5


田中ナノカというのはホンマに謎の生き物やと思う。
まったく、ライブハウスで唄てるときは天使かて勘違いするくらい可憐でかわいい感じのくせに、 かと思えば下界に降りてきた途端、表情のよく変わる、意思の強い女に早変わりする。
でも変なところ鈍感で変に天然ボケやけど。
と、なんとなく目の前のビールジョッキを見つめながら考えていたら、隣に座った田中が覗き込んできた。
「どーしたの水上くーん。お酒がすすんでませんにょー」 
ライブ後「飲みに連れてけ!」と言うから、近所の居酒屋に連れて来たったら、なんややたらペース速くて、 止める暇もなくあっという間に隣で出来上がってた。
目ぇ据わってるし。
呂律も回ってないし。
顔もピンク色やし。
涙目になっとるし。
「お前、もぉ勘弁してくれ」
完全に酔っ払いと化したその姿にいろんな意味でもうヤバイやろ、 という思いを込めて言ってみたがその言葉が相手に通じることはなく、
「ええーいやらぁー、まだ飲むぅー」
とか言いながら俺の目の前のジョッキを持ち上げて飲み出す始末。
「おい、もう止めときって」
大体なんでそんなに荒れた飲み方やねん。
ホンマに謎や。
「うるさぁーーい」
あ、落ちた。
「水上君のばーか」
カウンターに突っ伏してぶつぶつ言っている。
このまま寝られるとあとが大変やねんけど。
「お前、寝んな、起きろ」
「寝てないよー」
「そのままやったら絶対寝るやん」
「ねないもー・・・」
おいおい、言うてるそばから寝とるやん。
「田中! 起きろ! 置いてくで!」
「んーー。いやぁー」
「田中!」
置いていけるわけがないからこんなに困ってるわけやけども。
おーい、とジョッキを持ったままの左腕を掴んで揺らしたら、寝に入ってた田中が 突然がばっと起き上がった。
「うるさいわ!」
「は?」
「田中、田中、田中って、オマエはこの世に田中が何億人いると思てんねん!」
「何億人もおらんやろ」
関西弁になってんで、田中?
おまえは一体何が言いたいねん。
「……水上君は私なんてあそびなんだ」
と思っていたら田中ナノカは再び机に伏せていきながら、とんでもないことを言い出した。
は? 遊びっ?
「オマエ、何言うてん」
「そないなこと分かるか!」
また机からがばっと起き上がって、田中は俺の胸倉に掴みかかった。
やから田中、関西弁なってんで?
ちょっと落ち着けよ、という思いを込めて頭を軽く撫でてやったら、その体制のまま田中はぶつぶつ言い出した。

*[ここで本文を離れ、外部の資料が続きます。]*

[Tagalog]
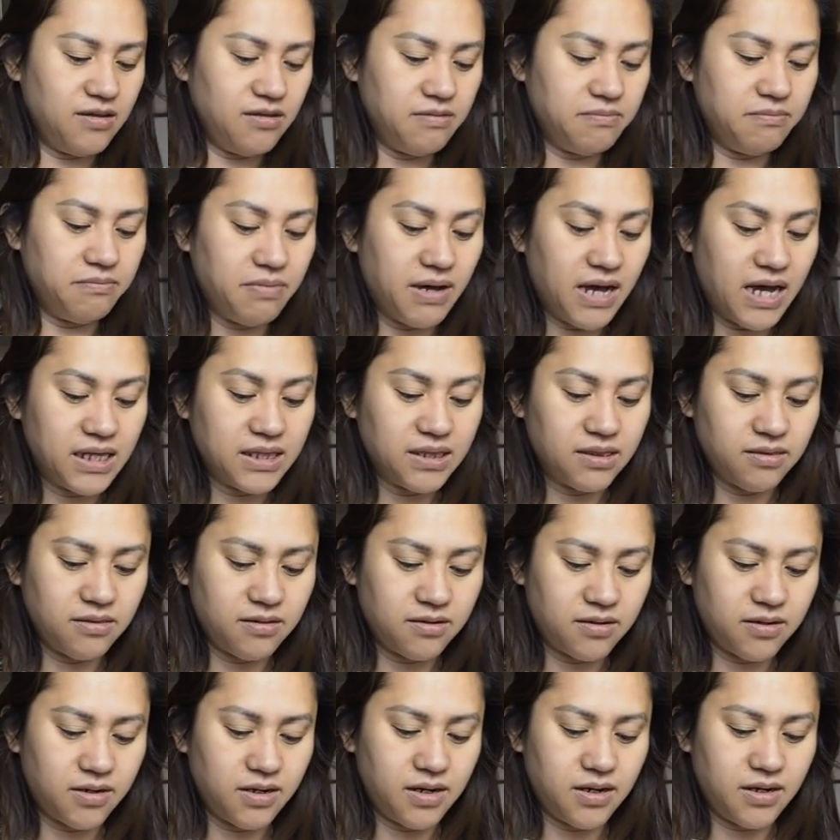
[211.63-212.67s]

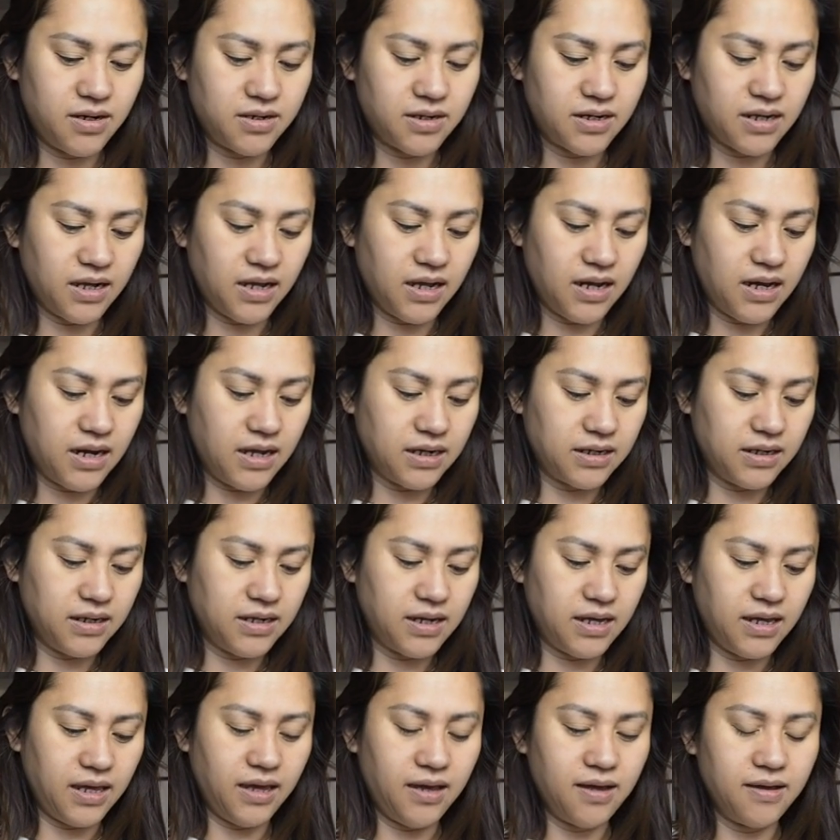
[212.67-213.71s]
Butter
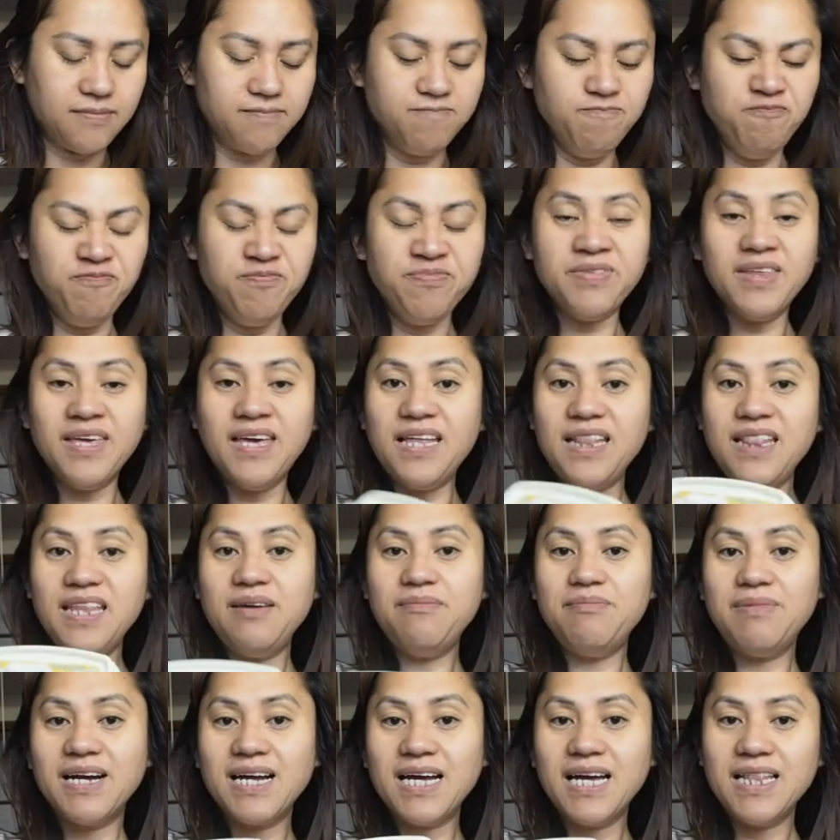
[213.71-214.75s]
nakalagay. Hindi
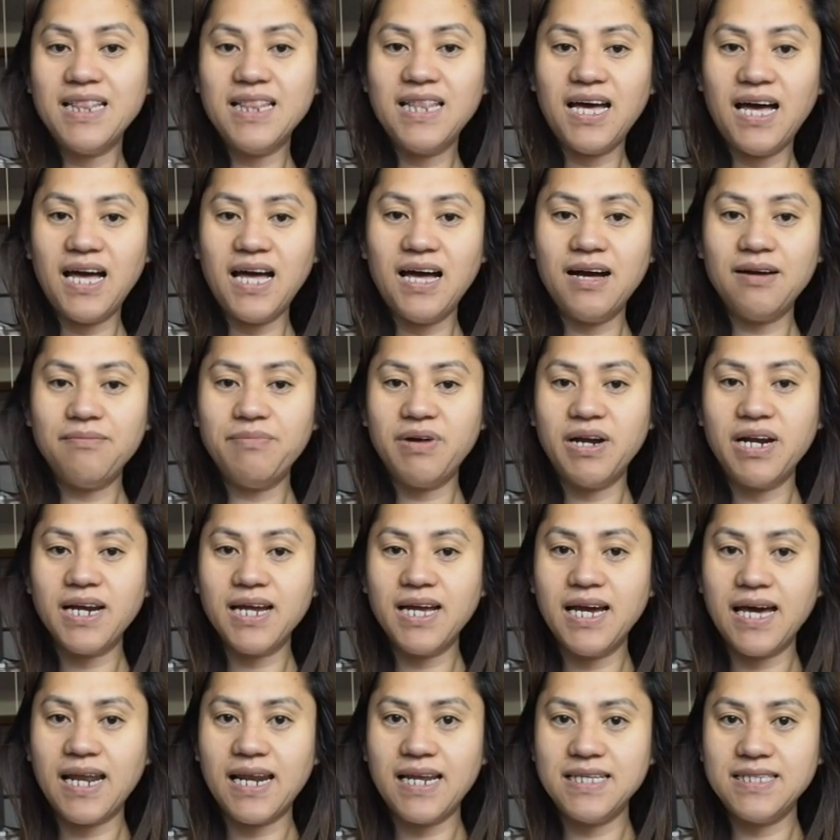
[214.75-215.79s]
maganda ang
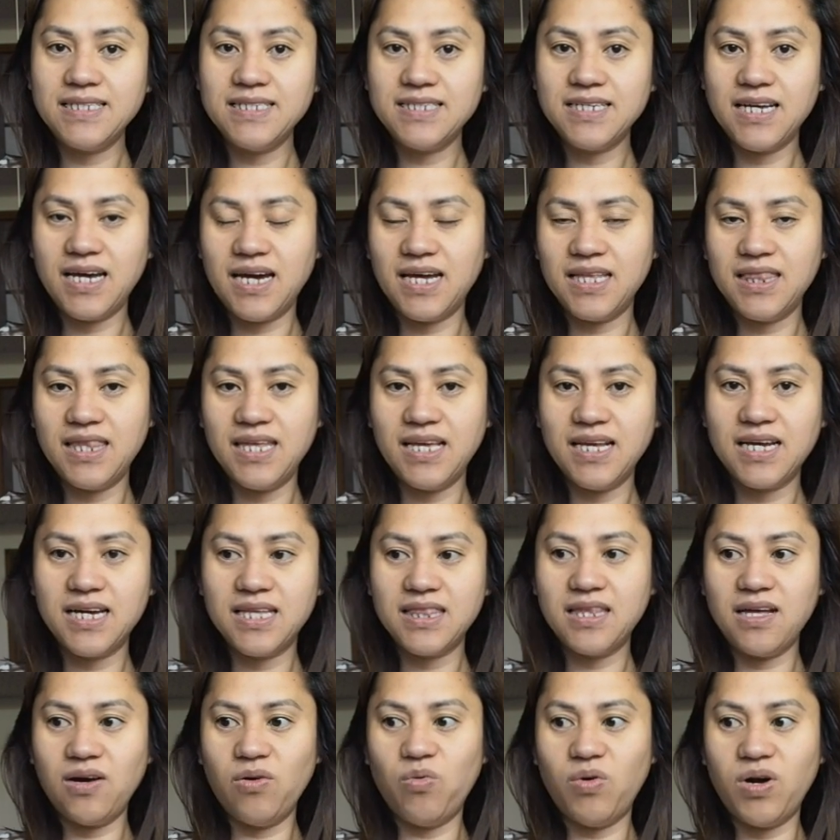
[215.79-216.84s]
margarine sa ating
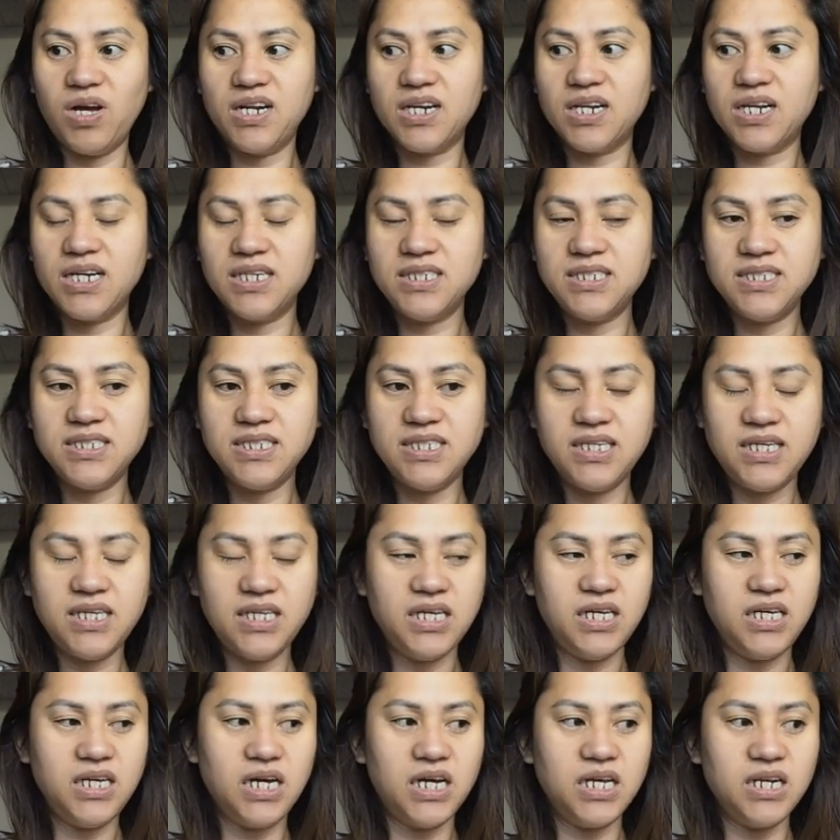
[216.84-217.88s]
katawan
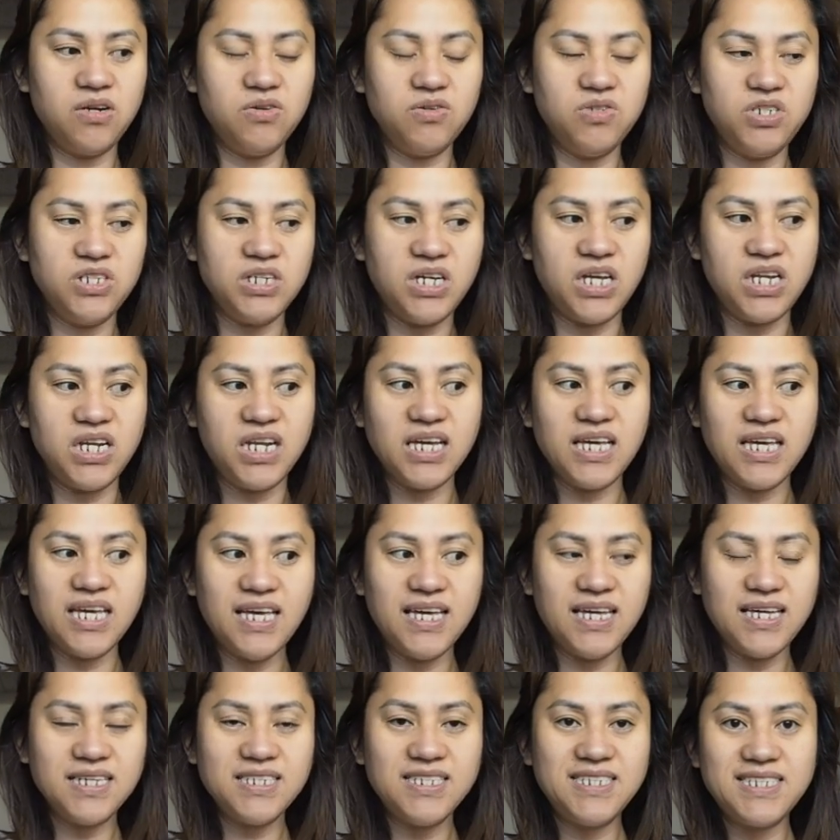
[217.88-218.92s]
kasi ano siya,
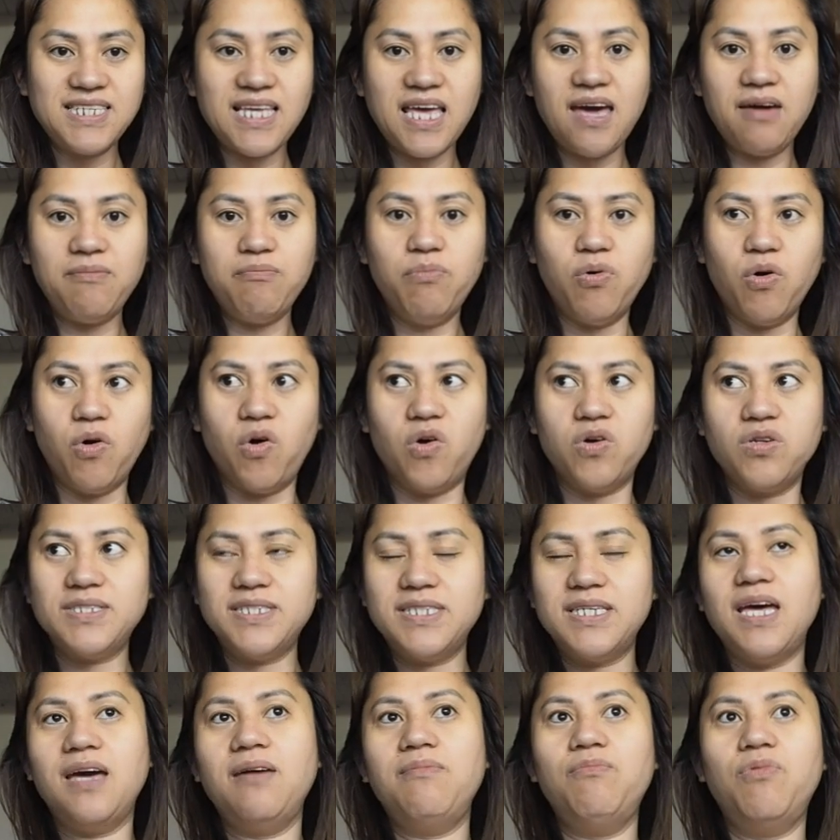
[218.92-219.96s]
naging sebo,
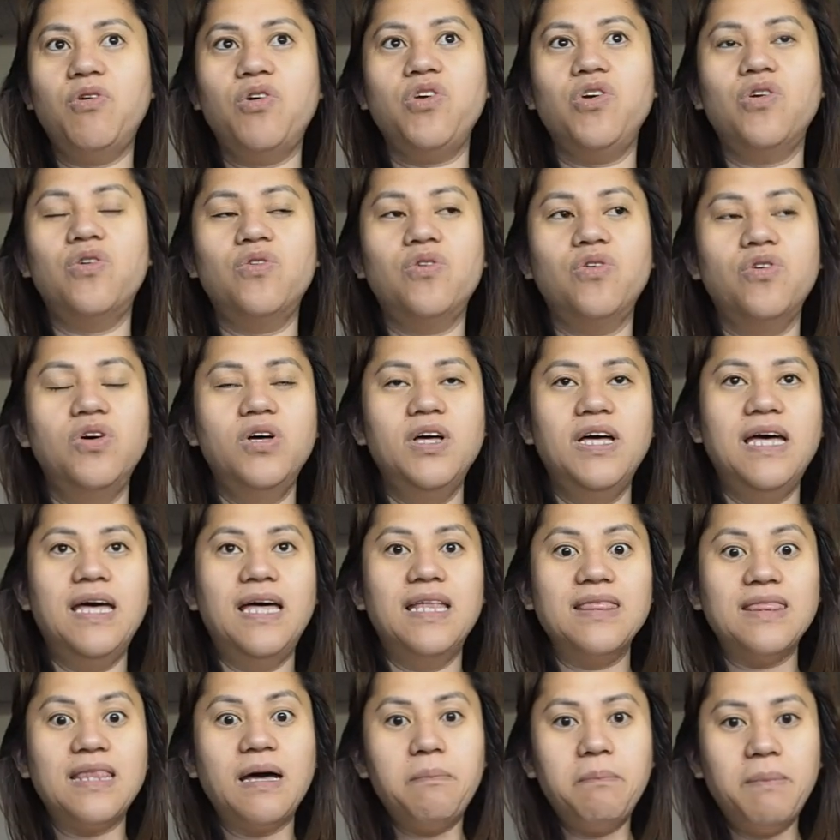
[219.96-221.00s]
sebo yung
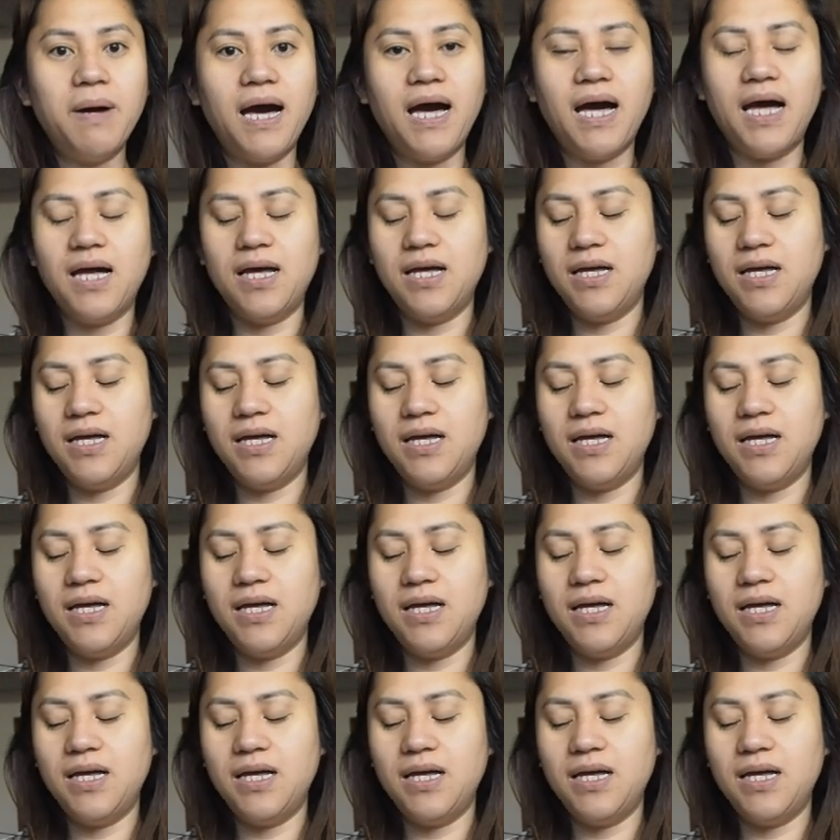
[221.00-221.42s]
taba.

「また今日もお客さんに声かけられてたし…。しかもめっちゃ可愛かった! 水上君に声掛ける子って みんなめっちゃ可愛いんだもん」
オマエかてライブ終わり、いつも客の男から声かけられてるやん。
自分のこと棚に上げんな。
「ぶっちゃけああいう子のほうが好みなんでしょ。顔にやけてたもんね。 いいねモテモテで。ヒケツをおしえてくださーい」
「お前、終いには怒るで」
「じゃ今日の子と私とどっちが可愛い?」
「そないなこと分かるか!」
お前に決まってるやん、とか、言うてやれへんで俺。
知ってるやろ、テレ屋さんやねん。
ていうかホンマに、誰かこの酔っ払いを止めてくれ。
だんだん目に涙たまっていってんねん。
自分だけが被害者です、みたいな顔して。
これ、明日には全部忘れてまうんやろ?
今までの経験から言って、全部キレイに忘れてまうんやろ?
なのになんでこんな恥ずかしいこと言わなあかんの。